##### Data for processing #####
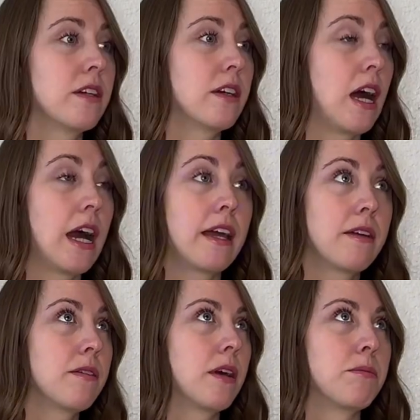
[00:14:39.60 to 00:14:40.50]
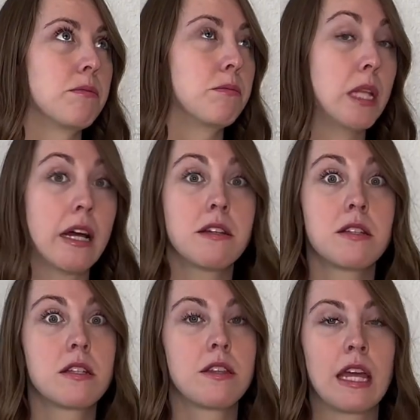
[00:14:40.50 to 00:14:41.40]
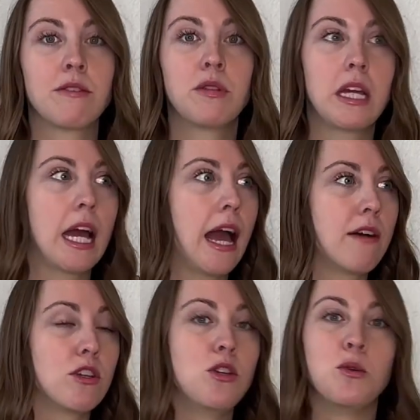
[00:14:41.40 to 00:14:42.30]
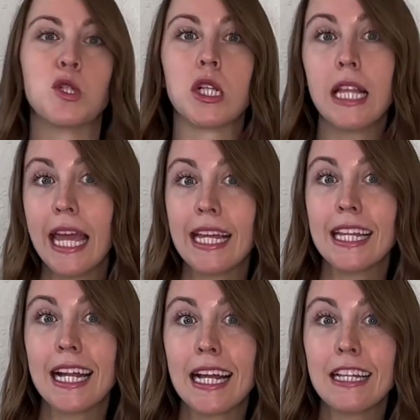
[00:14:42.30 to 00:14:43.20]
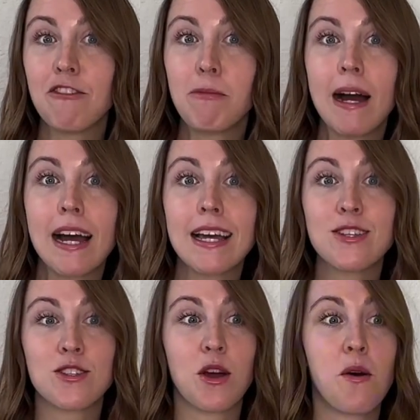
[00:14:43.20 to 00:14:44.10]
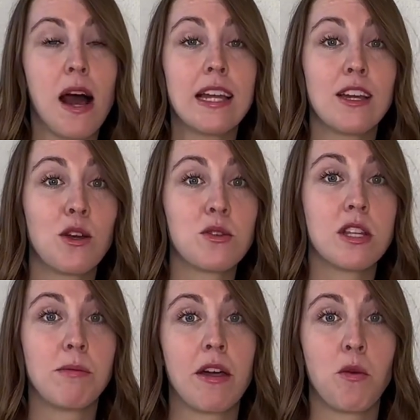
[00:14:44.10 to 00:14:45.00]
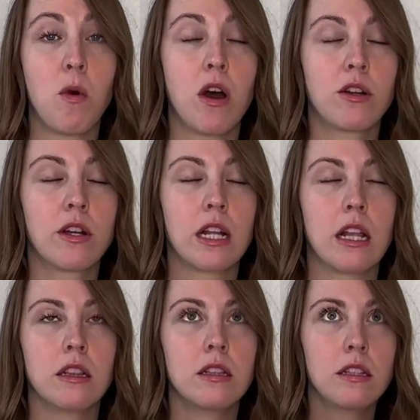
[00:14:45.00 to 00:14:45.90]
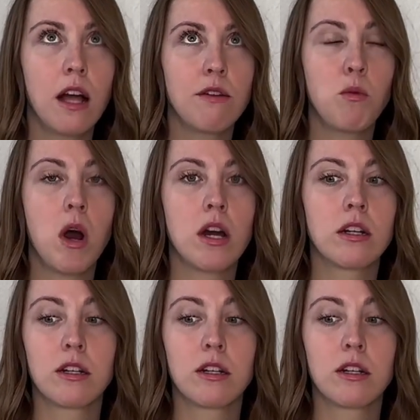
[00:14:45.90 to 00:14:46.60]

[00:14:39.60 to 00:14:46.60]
I am blessed. Thankfully, I have a huge lake that I live by, so I can go sit by the water, and I love water.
#####
§ Task
Please output only the lines running from the one that holds "[00:14:41.40 to 00:14:42.30]" through the last line of the entries, both ends included, without any images.

§ Problem solution
[00:14:41.40 to 00:14:42.30]
[00:14:42.30 to 00:14:43.20]
[00:14:43.20 to 00:14:44.10]
[00:14:44.10 to 00:14:45.00]
[00:14:45.00 to 00:14:45.90]
[00:14:45.90 to 00:14:46.60]

[00:14:39.60 to 00:14:46.60]
I am blessed. Thankfully, I have a huge lake that I live by, so I can go sit by the water, and I love water.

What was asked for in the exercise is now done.